- **Aim of the task**
Give the records again exactly as written. Leave out the pictures.

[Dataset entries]

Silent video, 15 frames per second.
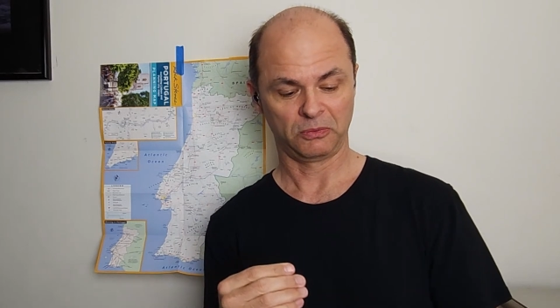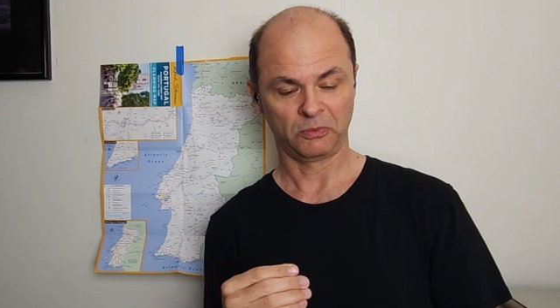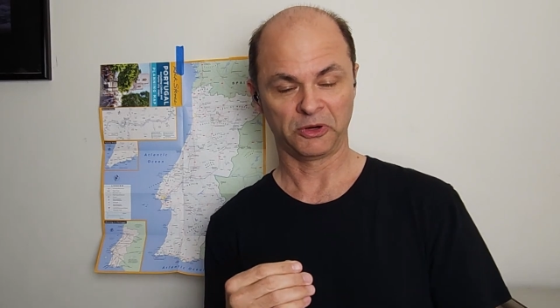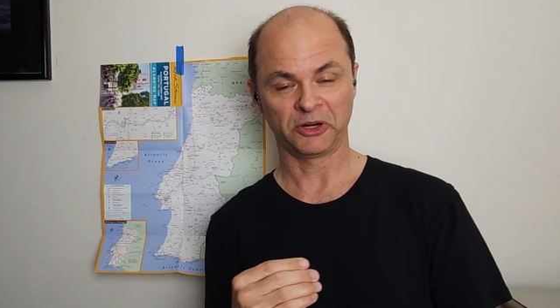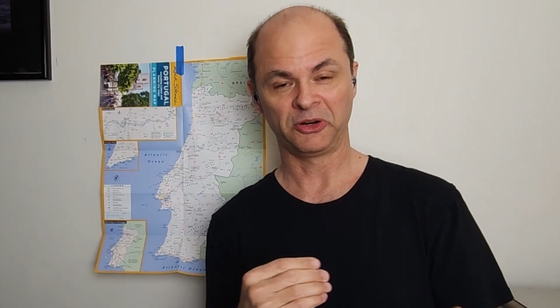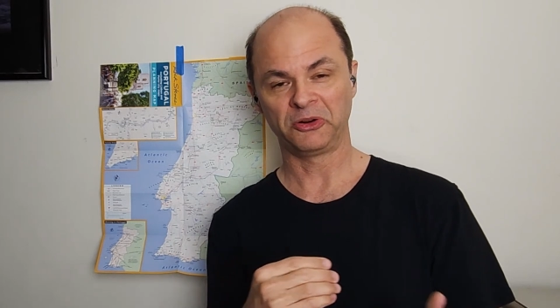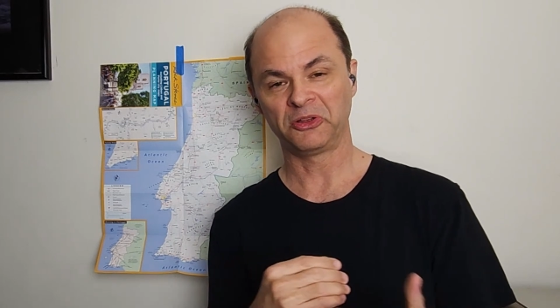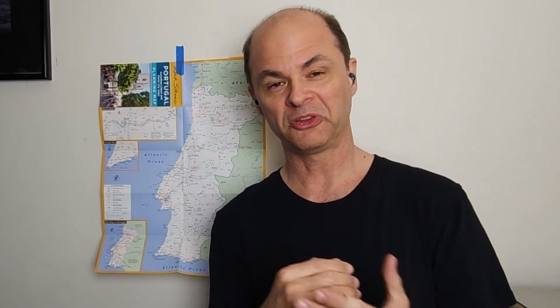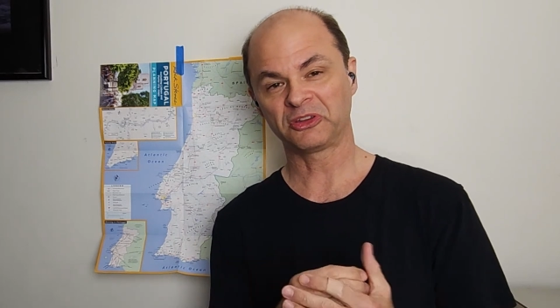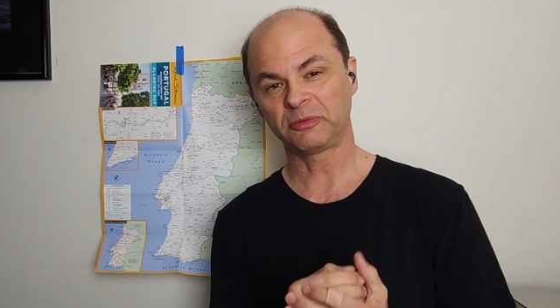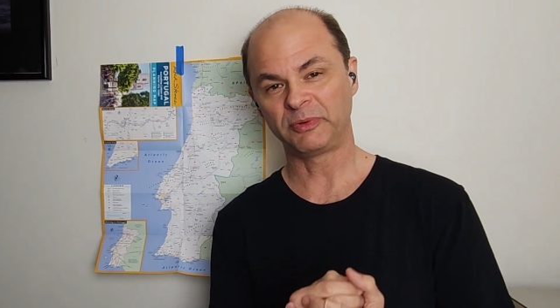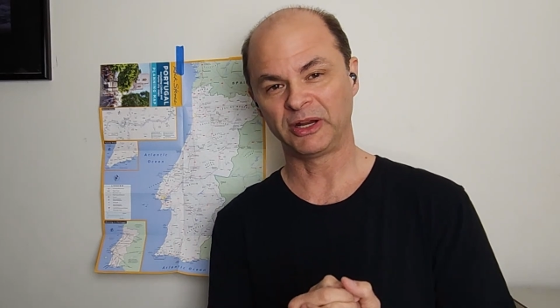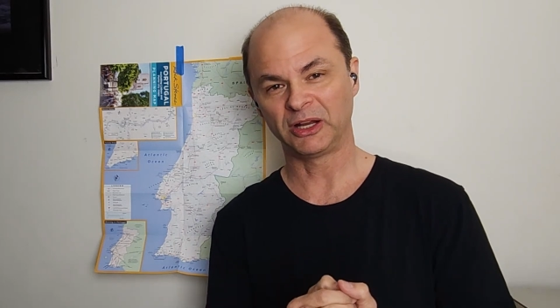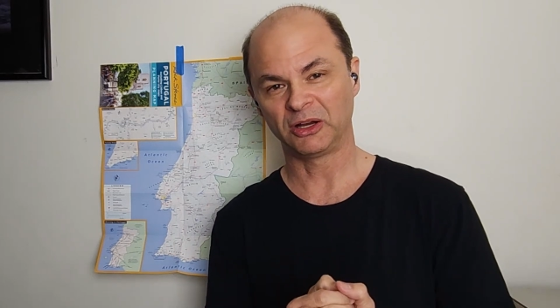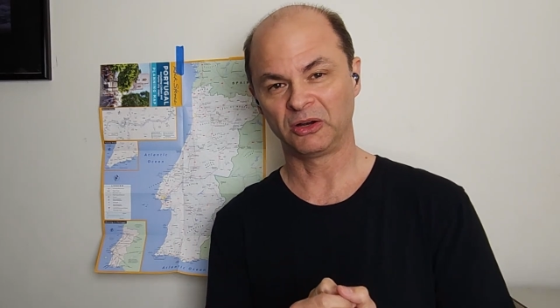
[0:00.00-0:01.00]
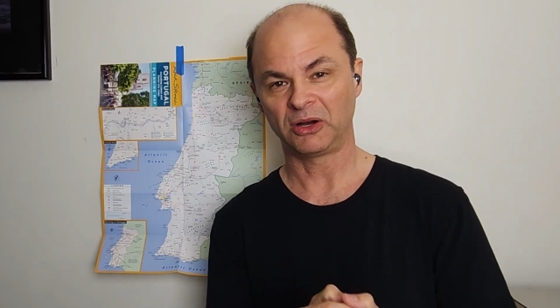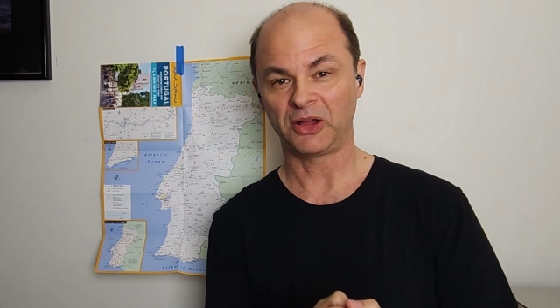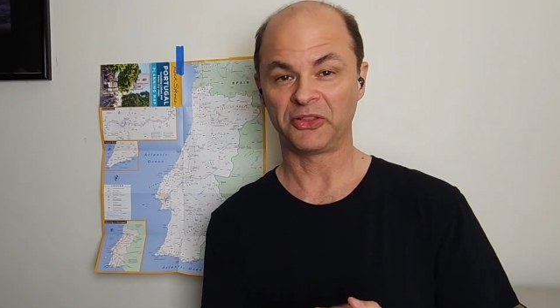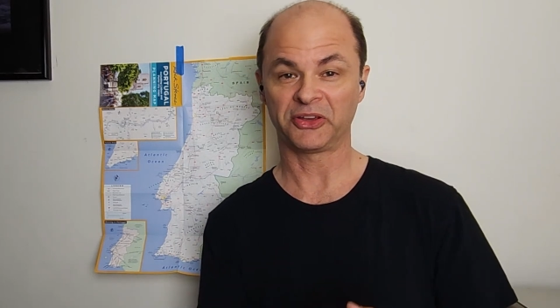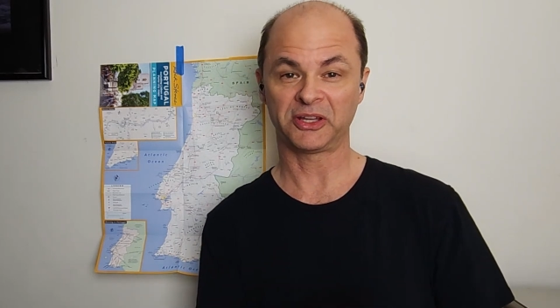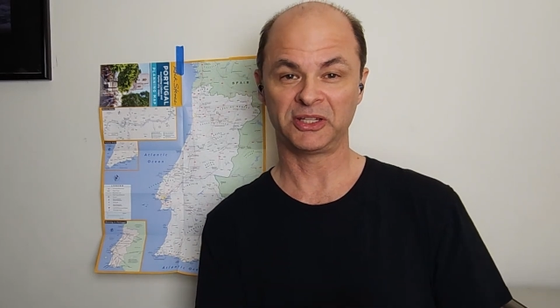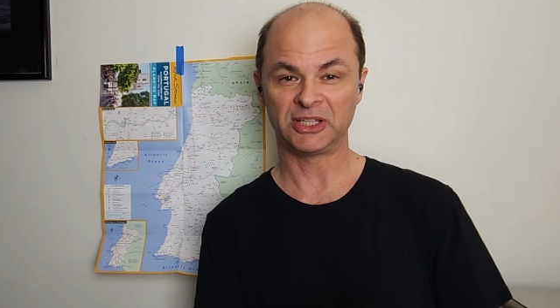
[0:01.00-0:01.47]
we're going to do this Camino
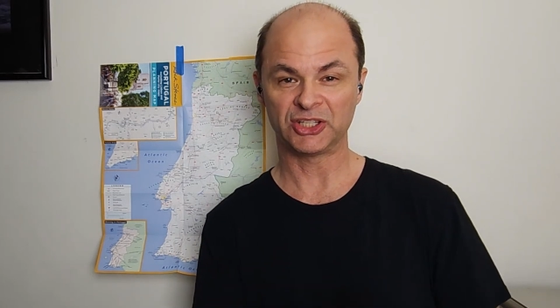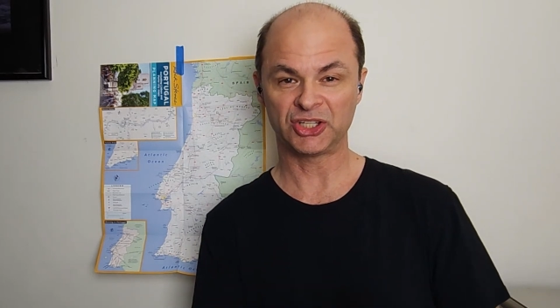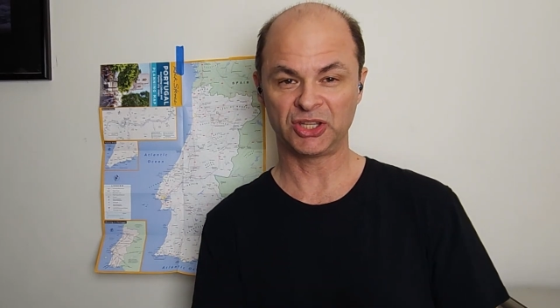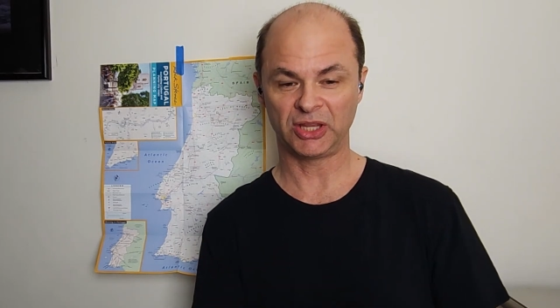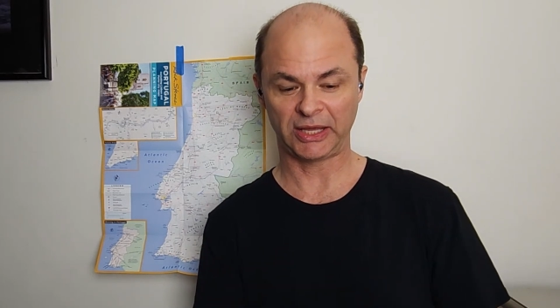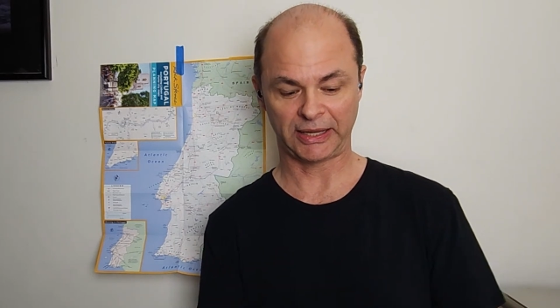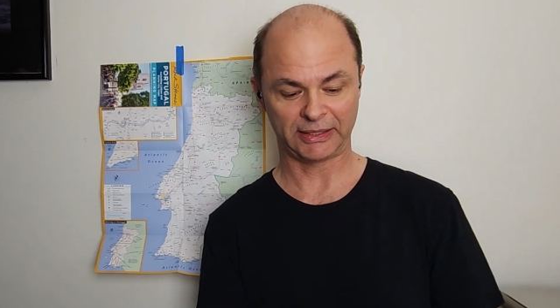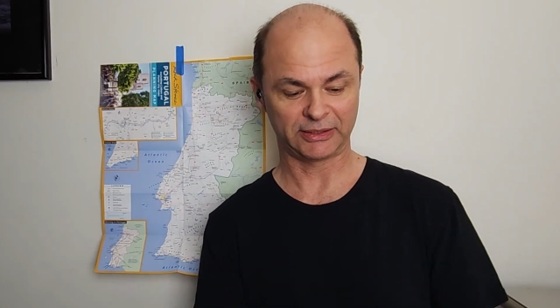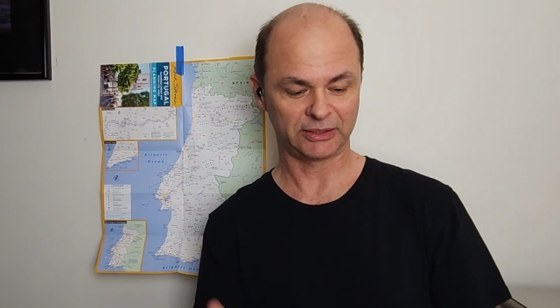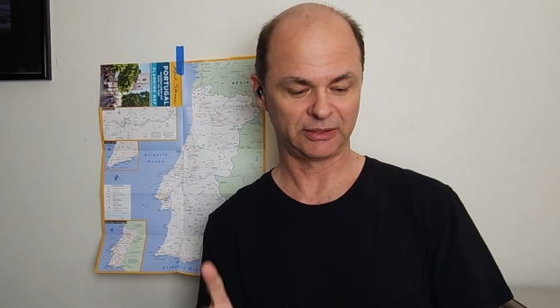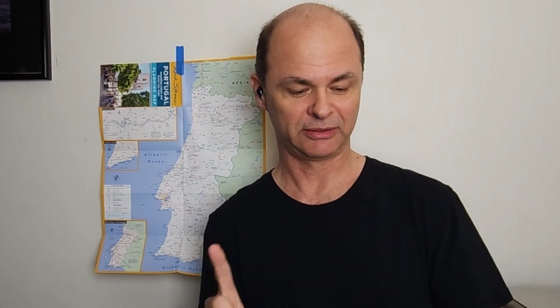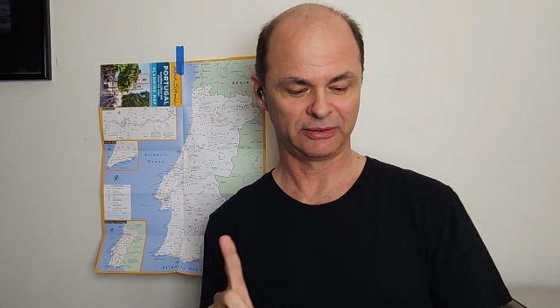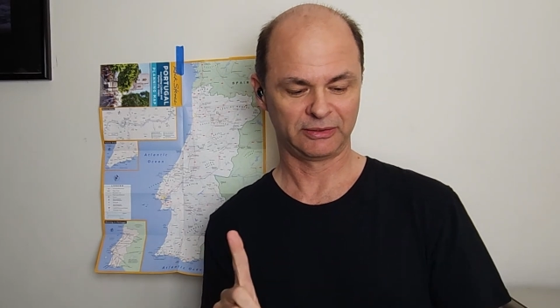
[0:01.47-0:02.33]
on the condition that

- **Result of the task**
Silent video, 15 frames per second.
[0:00.00-0:01.00]
[0:01.00-0:01.47]
we're going to do this Camino
[0:01.47-0:02.33]
on the condition that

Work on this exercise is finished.